Unlock the Editor’s Digest for free

Call it the accidental Spac.

Wish, an online retailer, listed its shares during the IPO frenzy of the pandemic. Not long after, in early 2021, its market cap peaked at $18bn. But its business model — an online dollar store with offbeat products and promotions — never quite landed. 

Earlier this week, Wish announced a deal to sell itself for just $173mn to a Singaporean ecommerce company Qoo10, a seemingly ignominious conclusion for the one-time VC-backed high flyer.

But Wish’s managers are preparing a second act. The company, now known as ContextLogic, will survive as a shell company. It will be fortified both by retaining the cash sale proceeds and a whopping $2.7bn in cumulative net operating losses (NOLs).

The US federal corporate tax rate is 21 per cent, leaving the nominal value of the resulting potential future tax shield at just under $600mn. ContextLogic’s new goal, like traditional blank cheque vehicles, will be to find a merger partner capable of using those losses to offset its tax liability. 

Finding an appropriate deal partner is not such an easy task. The US tax authority puts limits on acquirers’ use of tax losses to deter pure arbitrage transactions. Therefore, the current shareholders of Wish will have to remain in economic control of a combined company to use the full $2.7bn balance. Like a Spac, ContextLogic could supplement its firepower with a private equity firm providing the capital infusion needed to buy a larger business, its management said.

NOL shell companies are not entirely unprecedented. After the US regional bank Washington Mutual failed during the financial crisis, its $6bn of NOLs were placed in a publicly traded company that launched in 2012. Eventually, private equity firm KKR invested hundreds of millions of dollars in that shell, known as WMIH.

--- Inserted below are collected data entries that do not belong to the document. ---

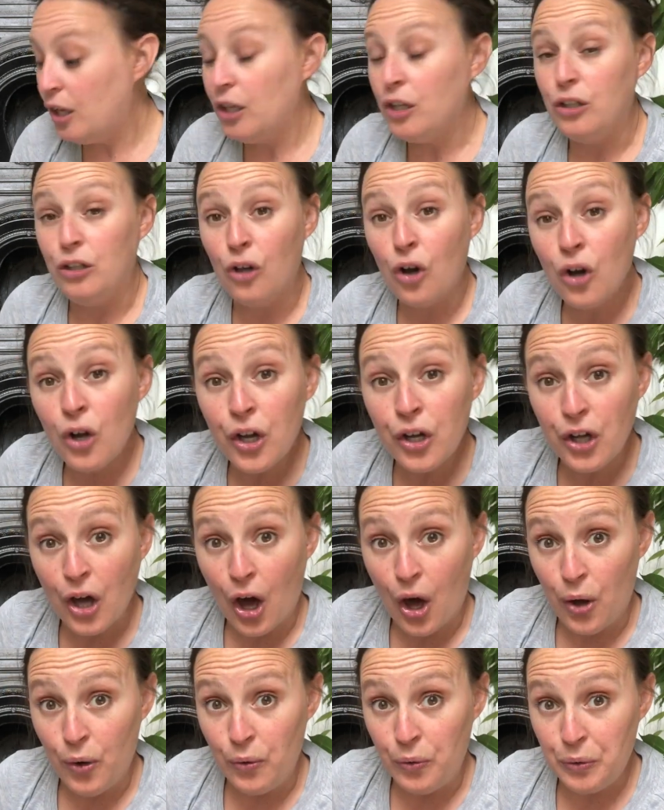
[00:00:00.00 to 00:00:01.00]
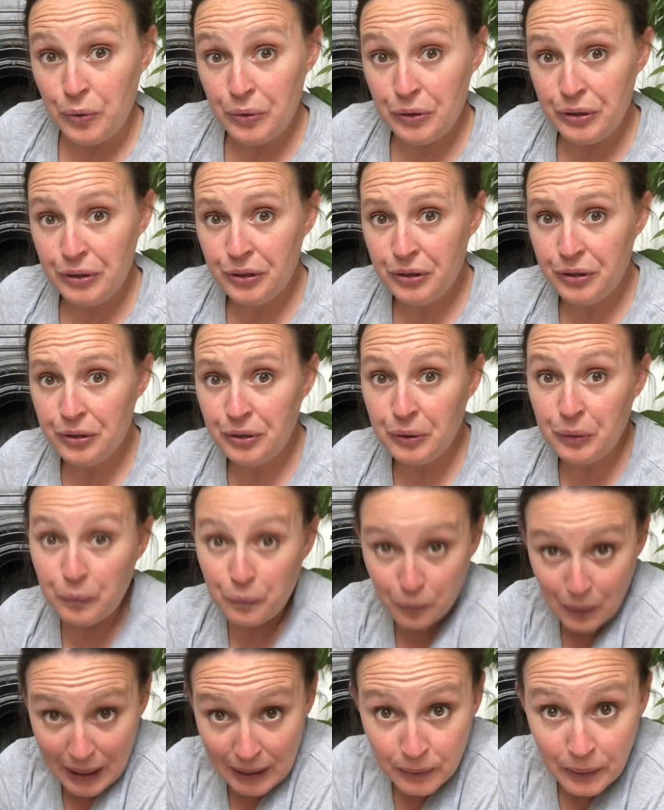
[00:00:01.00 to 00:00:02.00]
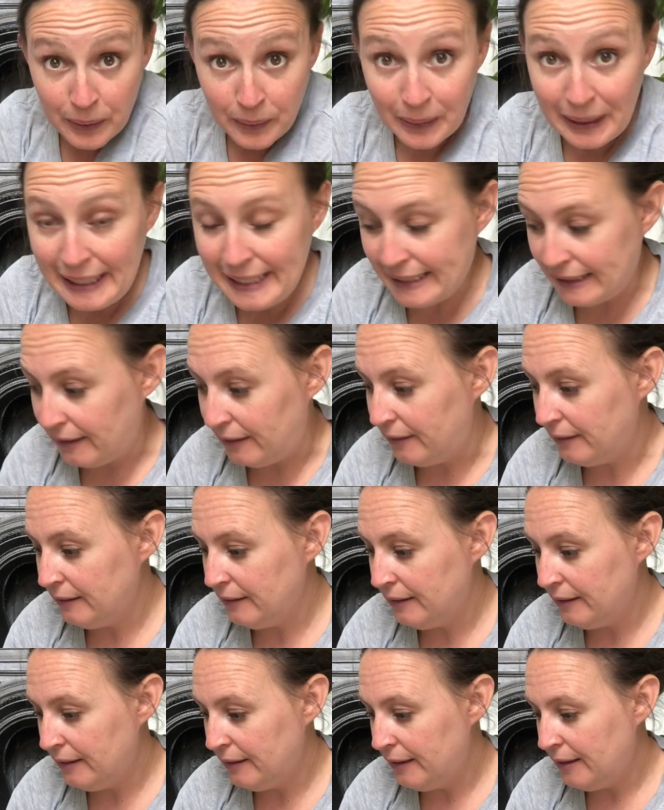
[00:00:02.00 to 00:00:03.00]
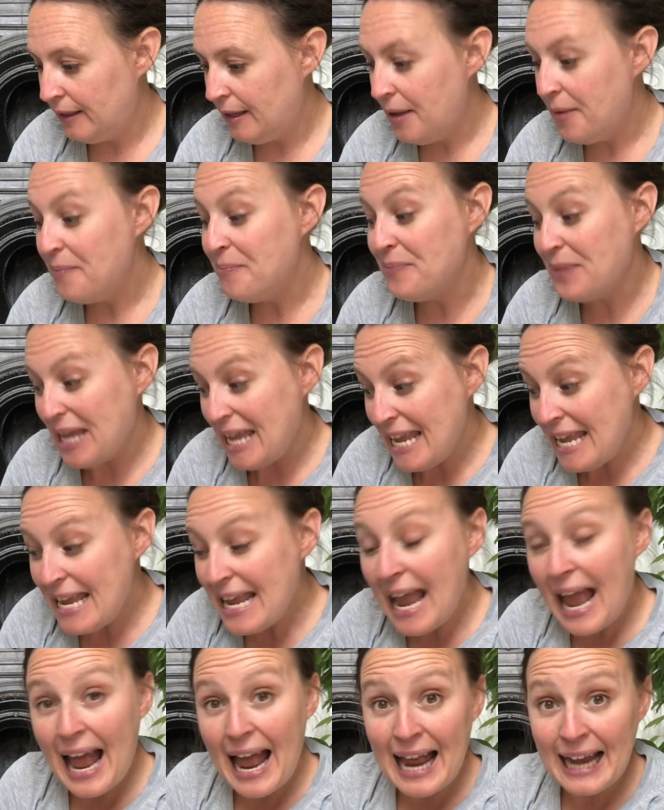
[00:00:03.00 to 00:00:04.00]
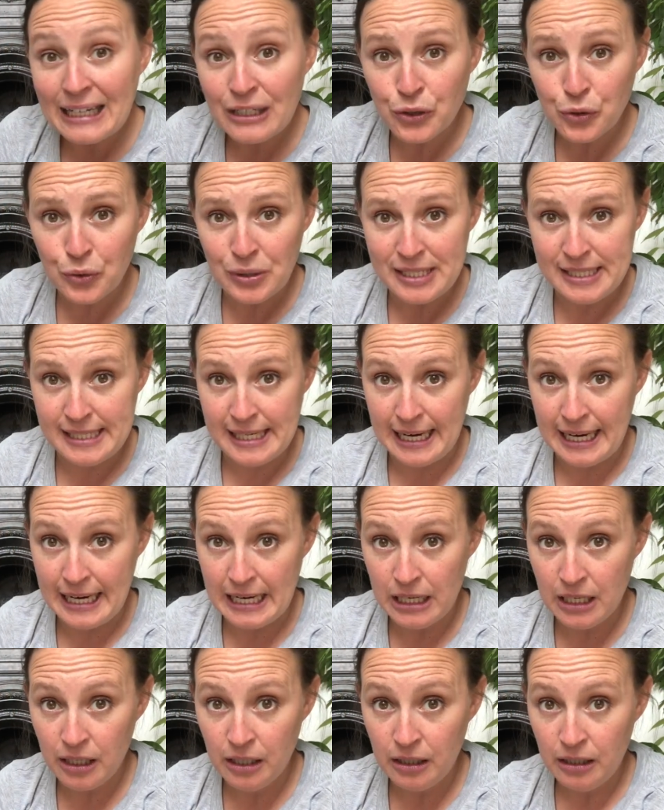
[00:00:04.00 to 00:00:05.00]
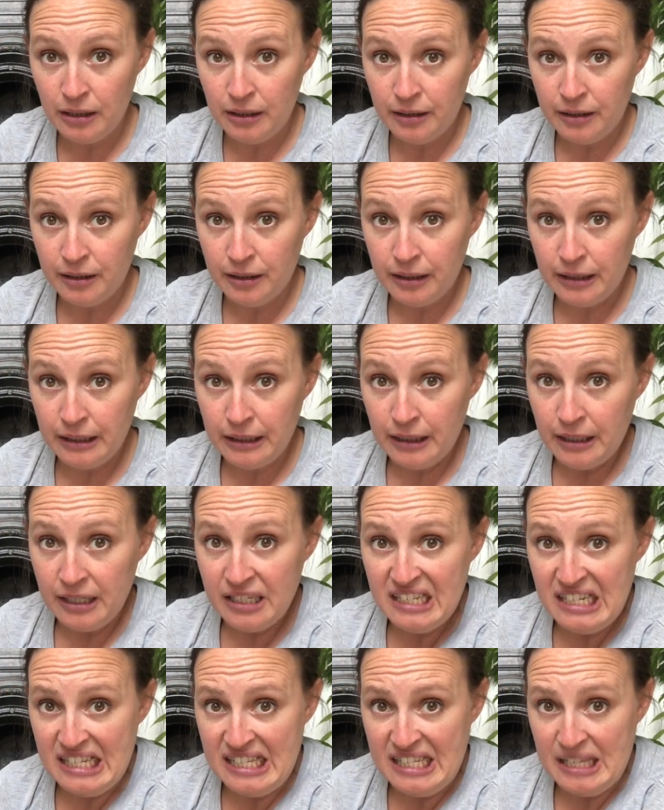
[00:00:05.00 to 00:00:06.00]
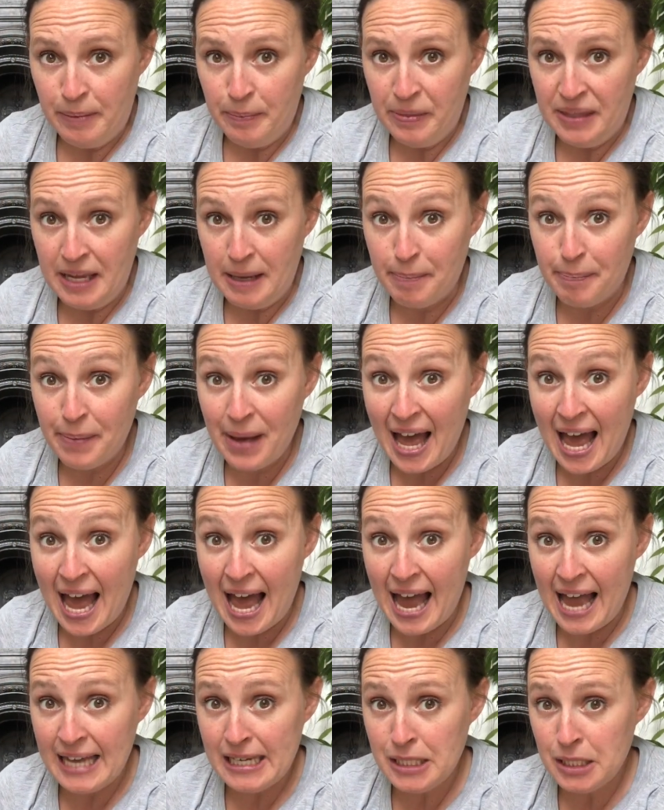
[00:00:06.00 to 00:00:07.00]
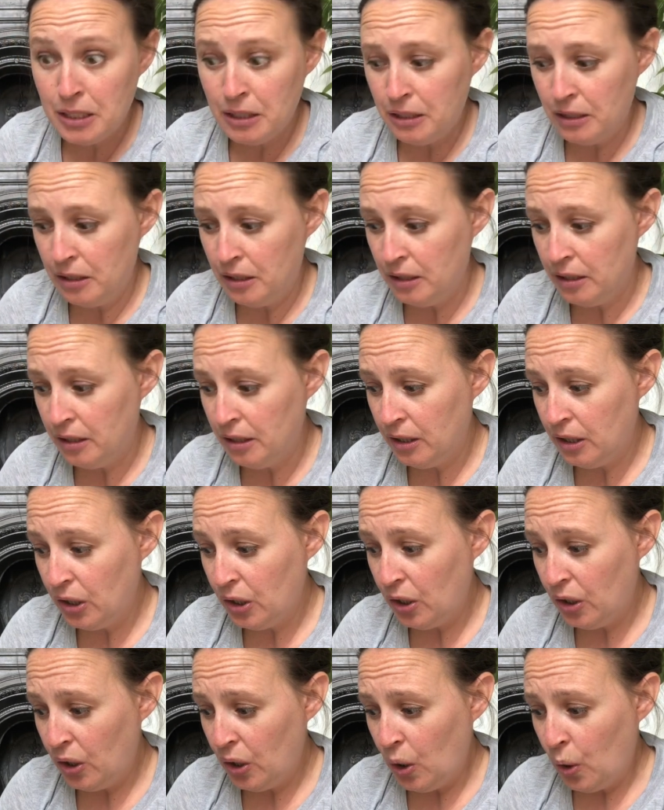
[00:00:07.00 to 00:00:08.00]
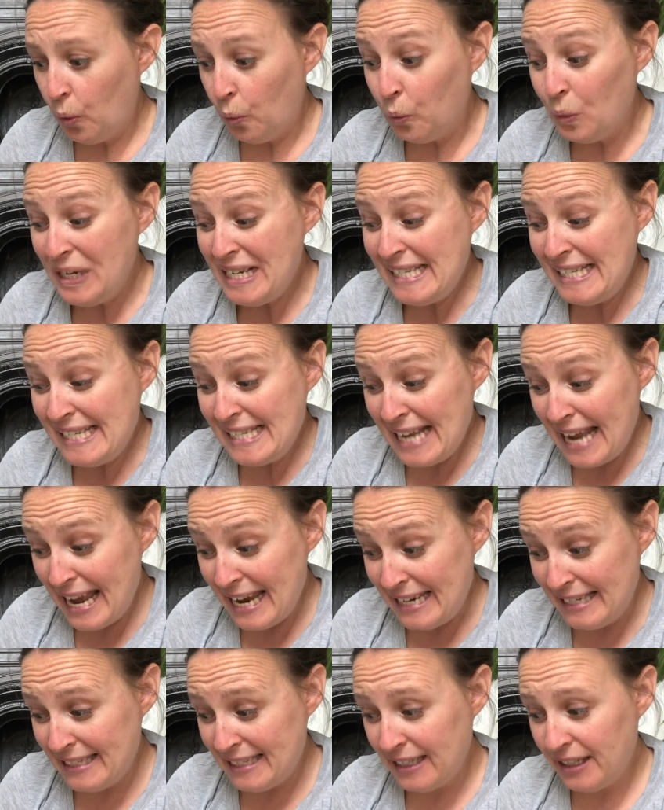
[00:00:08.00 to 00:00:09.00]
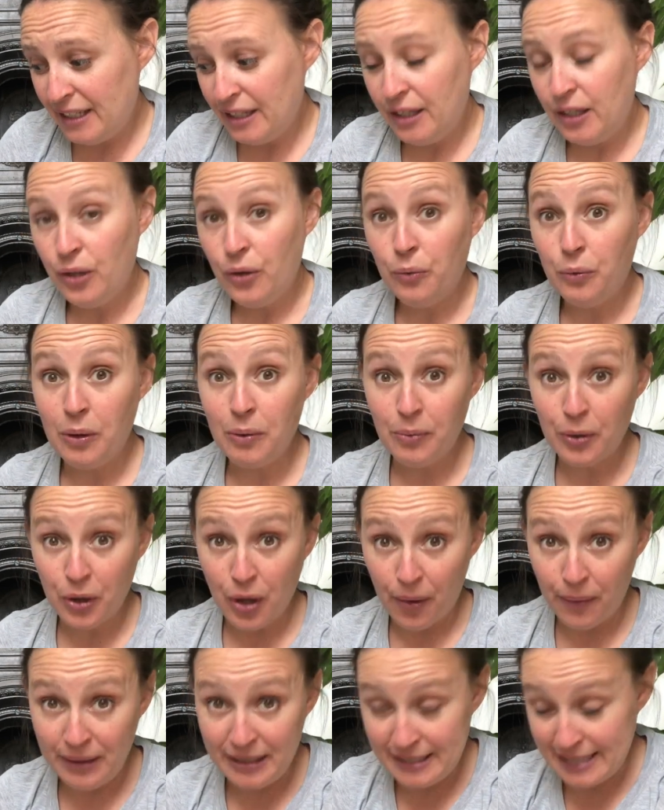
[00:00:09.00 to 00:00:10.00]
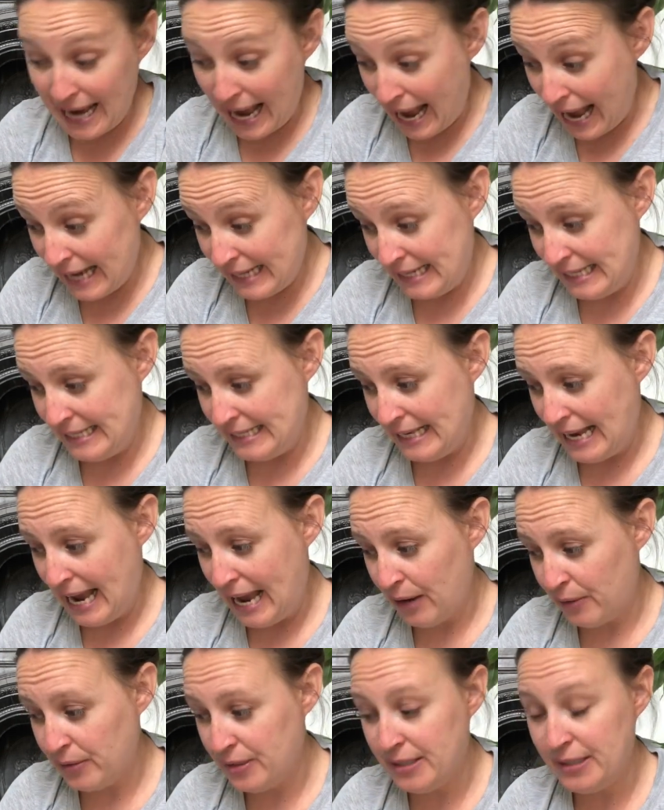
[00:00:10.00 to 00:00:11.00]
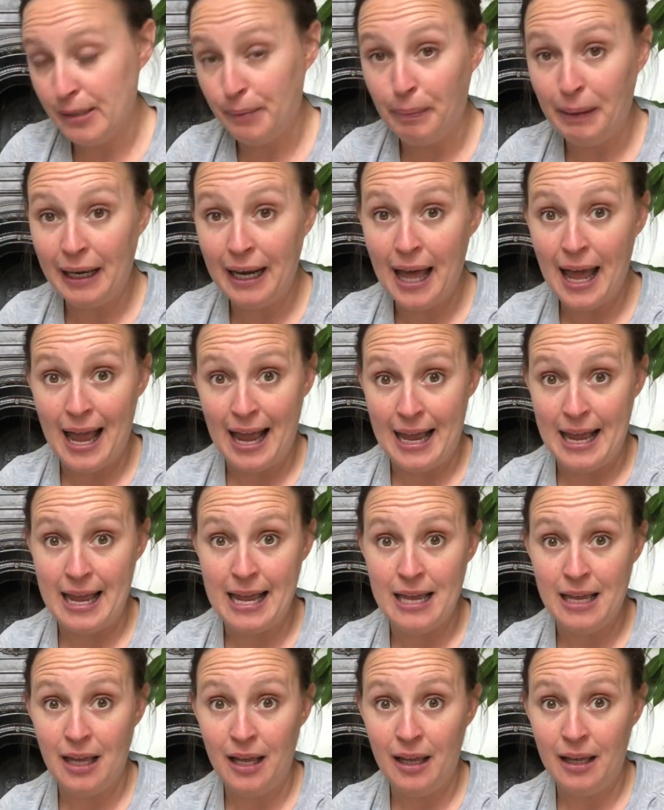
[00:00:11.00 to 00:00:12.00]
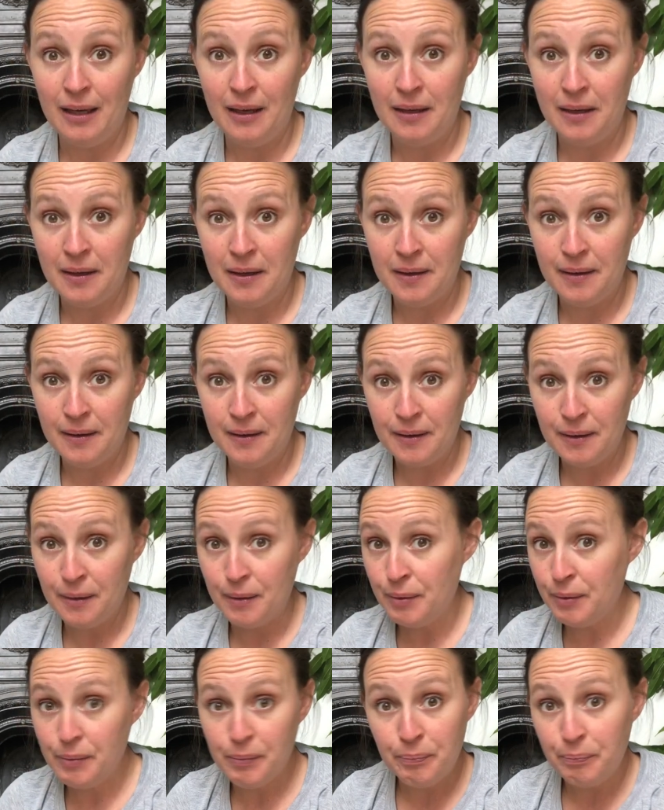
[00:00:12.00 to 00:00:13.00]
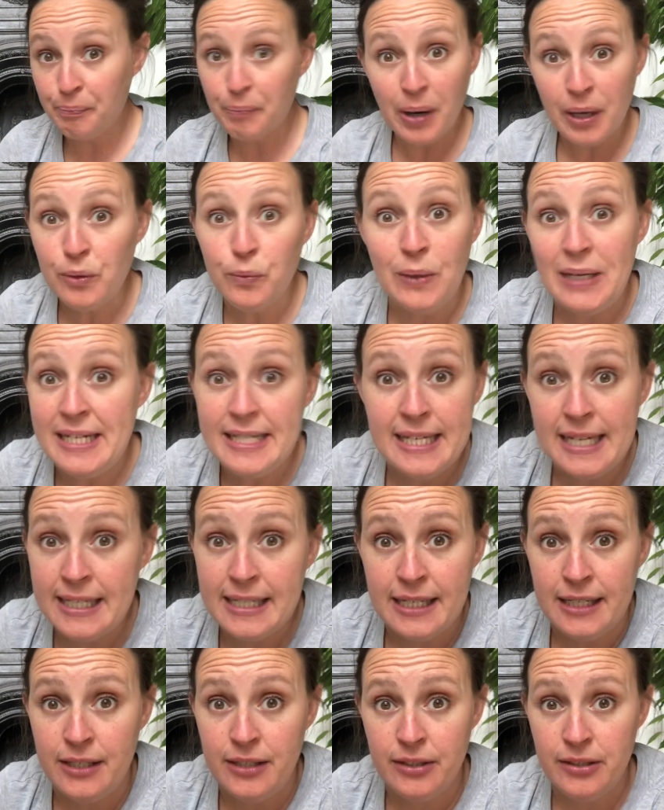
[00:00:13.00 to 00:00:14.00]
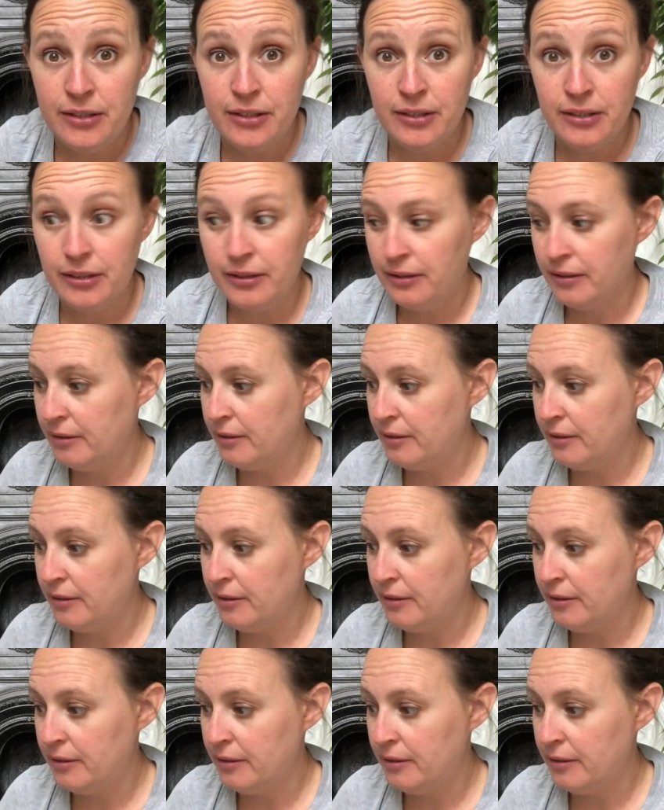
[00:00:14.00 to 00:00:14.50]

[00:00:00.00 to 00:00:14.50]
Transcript: Long ago, when we were little, me and Chrissy did something bad. We said we were going to Annie's house to play, but we didn't.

In 2018, WMIH finally merged with a real business, Nationstar Mortgage, at an aggregate valuation of $3.8bn. WMIH, the shares of which initially traded at around $10, are now above $70.

Wish’s book value, or its assets less liabilities, was $272mn, or just over $10 per share, when last measured at the end of October. That figure has undoubtedly dropped in the past almost five months, although the $173mn gross acquisition price may still represent a discount to the latest book value. 

Some shareholders may well sell their Wish shares at the current price of around $6.50 each and move on. But the NOL strategy the company is pursuing can be thought of as a free call option on an M&A punt. It still might be an easier task than selling trinkets on the internet.